TASK GOAL>
Copy each line of the data that has "video" in it.

Saved data entries>
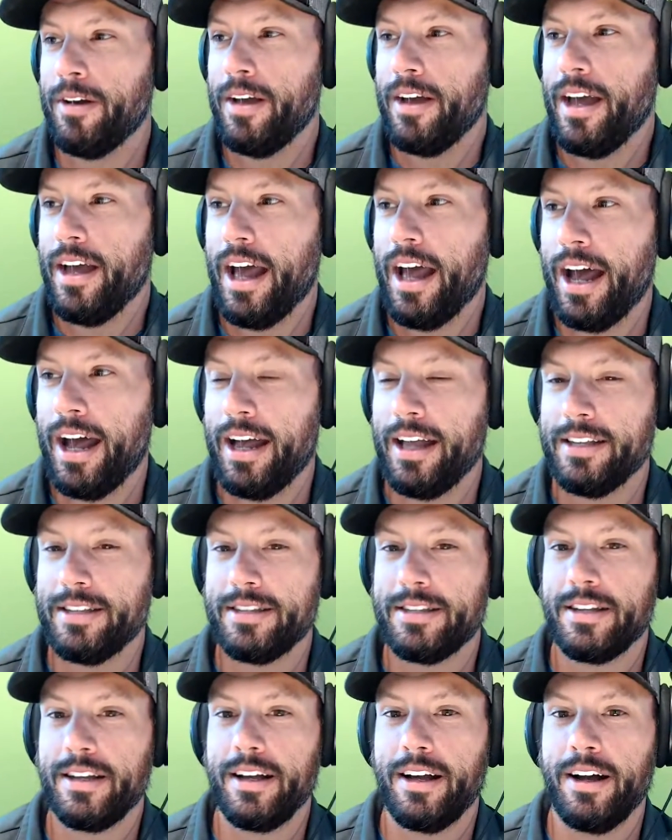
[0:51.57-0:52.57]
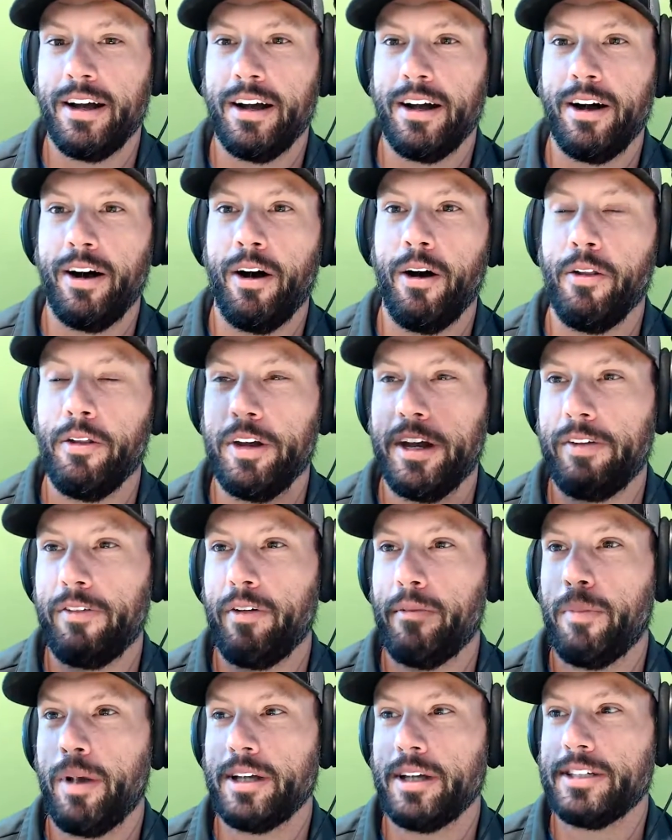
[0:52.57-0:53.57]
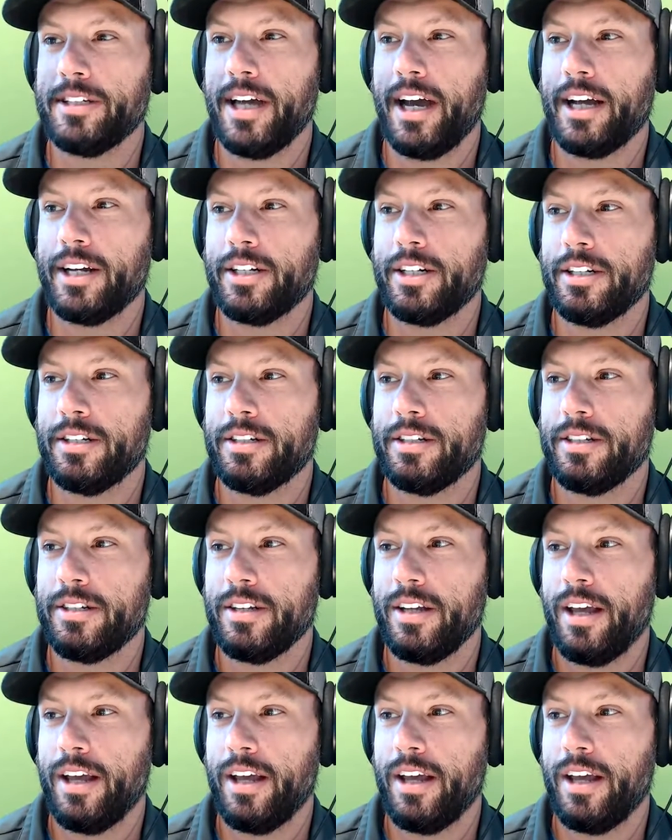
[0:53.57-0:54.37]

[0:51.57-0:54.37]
has all the different mustaches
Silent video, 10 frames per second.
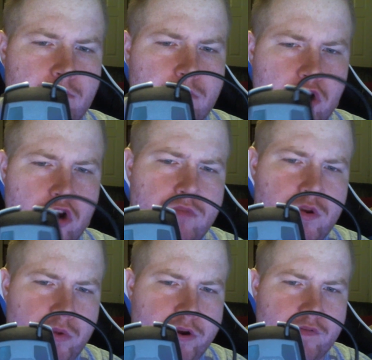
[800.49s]
Could be
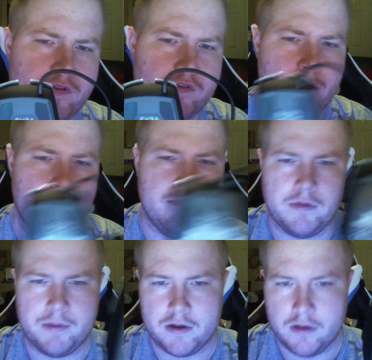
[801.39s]
weird for some,
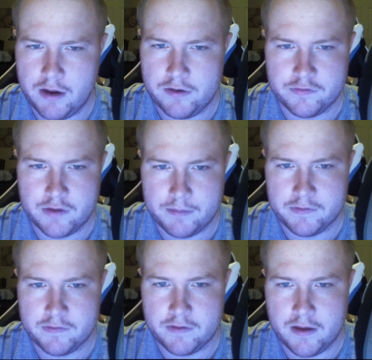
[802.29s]
depending on how your setup
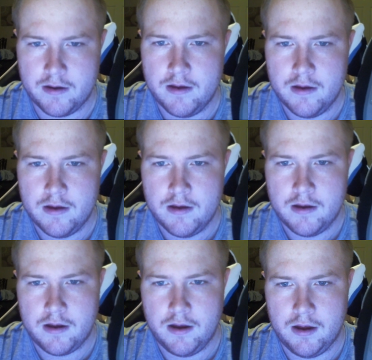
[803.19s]
is set.
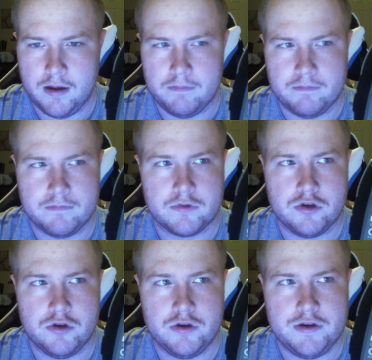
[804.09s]

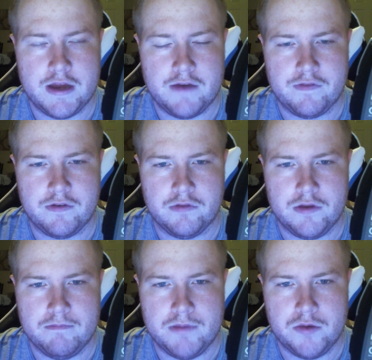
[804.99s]
Could definitely
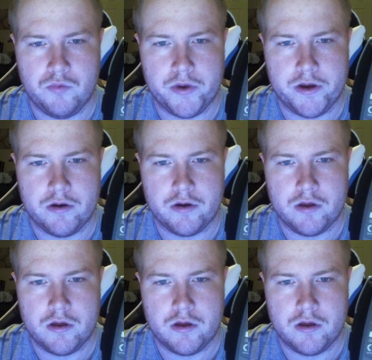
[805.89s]
be weird.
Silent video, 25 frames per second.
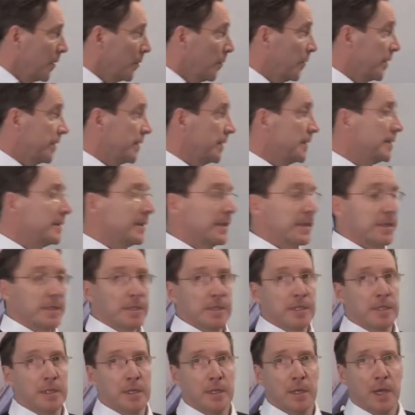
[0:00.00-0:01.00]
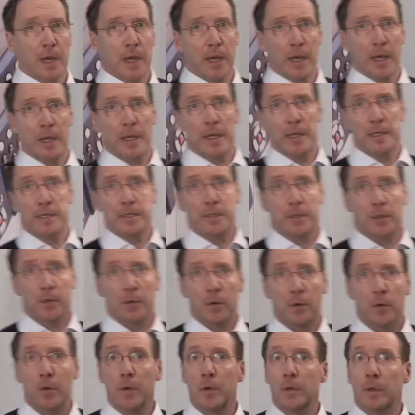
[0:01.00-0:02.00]
Within this
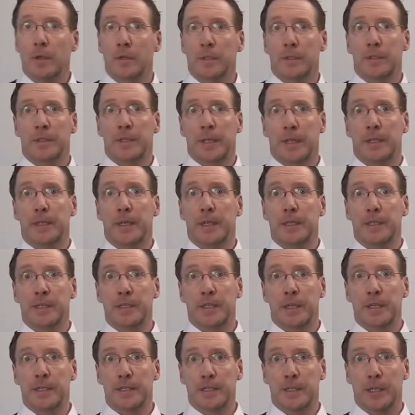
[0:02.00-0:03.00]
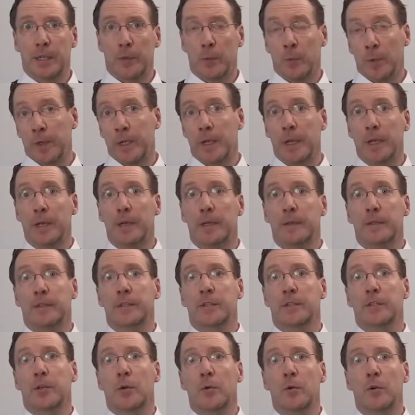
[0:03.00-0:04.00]
ISO 10816, we had
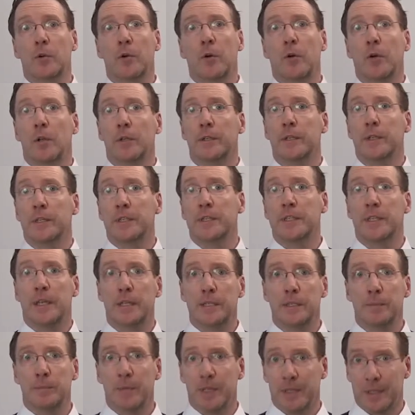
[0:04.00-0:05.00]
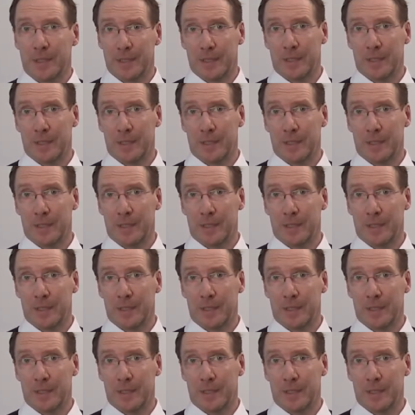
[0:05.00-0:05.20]
so-called assessment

REPLY>
Silent video, 10 frames per second.
Silent video, 25 frames per second.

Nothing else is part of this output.